Machine Learning Applications in Medicine - Is There Still Room for Signal Processing Innovations?
Mert Sabuncu
December 14, 2022, Wednesday, 3:00 PM - 4:00 PM EST
Abstract
Over the last decade, deep learning has transformed biomedical imaging, including brain imaging, from enhancing acquisition to maximizing downstream utility of scans. My research group has been at the forefront of this revolution, developing novel methods that have laid the foundation for next-generation tools. As I will describe in my talk, much of this progress relies on predictive models and thus can be viewed as "curve-fitting" with general-purpose models. I will then show a couple of examples form our recent work, where we move beyond the curve-fitting paradigm and custom build models in ways that allow us to gain novel insights and understand how the output was computed. In particular, I will focus on image registration and neural decoding ("mind reading" from fMRI data) as two application domains.
Bio
Mert Sabuncu received a PhD degree in Electrical Engineering from Princeton University, where his dissertation work focused on the image processing problem of establishing spatial correspondence across multiple clinical scans. Mert then moved to Massachusetts Institute of Technology (MIT) to do a post-doc at the Computer Science and Artificial Intelligence Lab (CSAIL), where he worked with Polina Golland on biomedical image analysis.
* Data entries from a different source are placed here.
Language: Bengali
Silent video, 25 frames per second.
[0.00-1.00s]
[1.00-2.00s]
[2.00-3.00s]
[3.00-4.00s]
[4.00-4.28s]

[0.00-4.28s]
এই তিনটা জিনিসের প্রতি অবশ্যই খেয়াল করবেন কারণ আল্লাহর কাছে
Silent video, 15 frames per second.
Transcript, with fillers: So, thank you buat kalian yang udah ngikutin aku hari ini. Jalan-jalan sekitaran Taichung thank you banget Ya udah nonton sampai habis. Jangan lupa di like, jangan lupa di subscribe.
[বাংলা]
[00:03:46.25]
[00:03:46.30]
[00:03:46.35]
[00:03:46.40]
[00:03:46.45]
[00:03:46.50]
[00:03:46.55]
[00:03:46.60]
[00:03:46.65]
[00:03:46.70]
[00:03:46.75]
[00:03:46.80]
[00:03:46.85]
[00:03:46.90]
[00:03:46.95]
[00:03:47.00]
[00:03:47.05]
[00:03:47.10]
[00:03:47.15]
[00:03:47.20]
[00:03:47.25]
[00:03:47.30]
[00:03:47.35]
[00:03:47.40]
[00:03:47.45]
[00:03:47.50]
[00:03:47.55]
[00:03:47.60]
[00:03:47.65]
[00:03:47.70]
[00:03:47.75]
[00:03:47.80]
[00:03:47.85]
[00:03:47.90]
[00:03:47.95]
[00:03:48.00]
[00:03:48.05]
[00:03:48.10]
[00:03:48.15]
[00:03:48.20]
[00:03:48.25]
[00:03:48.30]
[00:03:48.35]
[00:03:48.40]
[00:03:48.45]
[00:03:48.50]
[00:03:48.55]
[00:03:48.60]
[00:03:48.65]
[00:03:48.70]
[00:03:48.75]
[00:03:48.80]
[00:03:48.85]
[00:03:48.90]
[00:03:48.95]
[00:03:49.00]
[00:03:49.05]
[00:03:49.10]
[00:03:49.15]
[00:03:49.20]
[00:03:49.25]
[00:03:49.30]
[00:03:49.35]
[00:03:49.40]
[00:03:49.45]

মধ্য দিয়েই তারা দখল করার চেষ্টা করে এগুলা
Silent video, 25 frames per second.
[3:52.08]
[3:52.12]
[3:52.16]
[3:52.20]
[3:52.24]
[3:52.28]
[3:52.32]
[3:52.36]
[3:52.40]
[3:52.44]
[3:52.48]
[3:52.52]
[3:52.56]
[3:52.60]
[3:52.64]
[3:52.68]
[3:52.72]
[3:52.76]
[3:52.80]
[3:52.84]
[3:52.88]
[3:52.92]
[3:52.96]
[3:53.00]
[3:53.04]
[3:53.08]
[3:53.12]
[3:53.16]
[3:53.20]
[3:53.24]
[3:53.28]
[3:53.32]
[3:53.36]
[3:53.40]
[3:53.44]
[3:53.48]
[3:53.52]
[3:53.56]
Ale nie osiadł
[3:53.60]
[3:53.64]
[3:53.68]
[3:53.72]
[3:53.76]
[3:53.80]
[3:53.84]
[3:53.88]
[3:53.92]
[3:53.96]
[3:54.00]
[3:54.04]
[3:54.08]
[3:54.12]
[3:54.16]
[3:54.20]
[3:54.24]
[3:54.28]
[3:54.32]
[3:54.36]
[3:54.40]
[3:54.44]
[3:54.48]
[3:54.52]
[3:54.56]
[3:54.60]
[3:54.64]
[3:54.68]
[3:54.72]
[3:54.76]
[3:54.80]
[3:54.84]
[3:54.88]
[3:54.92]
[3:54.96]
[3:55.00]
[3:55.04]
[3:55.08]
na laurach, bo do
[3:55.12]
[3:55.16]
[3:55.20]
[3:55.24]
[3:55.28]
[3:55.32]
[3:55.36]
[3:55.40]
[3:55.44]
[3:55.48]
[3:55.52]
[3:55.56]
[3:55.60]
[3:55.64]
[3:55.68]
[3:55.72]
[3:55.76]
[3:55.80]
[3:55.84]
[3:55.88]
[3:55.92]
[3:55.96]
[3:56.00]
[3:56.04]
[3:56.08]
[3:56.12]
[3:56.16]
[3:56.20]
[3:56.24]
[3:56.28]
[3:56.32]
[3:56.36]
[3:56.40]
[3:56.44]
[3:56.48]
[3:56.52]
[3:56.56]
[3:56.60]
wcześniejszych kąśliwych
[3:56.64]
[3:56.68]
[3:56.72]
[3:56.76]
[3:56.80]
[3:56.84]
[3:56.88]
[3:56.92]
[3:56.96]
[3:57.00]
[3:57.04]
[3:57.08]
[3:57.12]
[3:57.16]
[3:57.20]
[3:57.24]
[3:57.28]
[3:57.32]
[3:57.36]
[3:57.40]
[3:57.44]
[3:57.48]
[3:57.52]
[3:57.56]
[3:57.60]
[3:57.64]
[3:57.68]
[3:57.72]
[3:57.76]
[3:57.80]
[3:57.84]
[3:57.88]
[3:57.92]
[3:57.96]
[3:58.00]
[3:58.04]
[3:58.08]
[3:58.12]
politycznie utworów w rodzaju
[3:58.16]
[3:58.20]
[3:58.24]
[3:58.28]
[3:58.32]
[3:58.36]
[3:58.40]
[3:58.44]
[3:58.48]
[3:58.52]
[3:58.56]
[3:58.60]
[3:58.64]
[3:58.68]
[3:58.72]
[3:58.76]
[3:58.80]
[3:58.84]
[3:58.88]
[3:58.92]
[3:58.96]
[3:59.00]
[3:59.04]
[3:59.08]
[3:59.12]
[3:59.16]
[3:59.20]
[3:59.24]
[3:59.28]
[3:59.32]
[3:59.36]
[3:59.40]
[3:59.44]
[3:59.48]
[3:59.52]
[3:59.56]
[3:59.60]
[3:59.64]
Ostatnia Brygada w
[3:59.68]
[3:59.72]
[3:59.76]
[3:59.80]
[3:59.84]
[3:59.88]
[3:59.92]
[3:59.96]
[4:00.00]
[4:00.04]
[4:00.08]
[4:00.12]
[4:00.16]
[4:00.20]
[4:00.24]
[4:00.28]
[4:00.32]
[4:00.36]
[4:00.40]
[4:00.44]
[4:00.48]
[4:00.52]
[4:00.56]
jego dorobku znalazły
The Sabuncu Lab is a research group spanning Cornell Tech and Weill Cornell Medicine Radiology. We conduct research in the field of biomedical data analysis, in particular imaging data, and with an application emphasis on neuroscience and neurology. We use tools from signal/image processing, probabilistic modeling, statistical inference, computer vision, computational geometry, graph theory, and machine learning to develop algorithms that allow us to learn from and exploit large-scale biomedical data.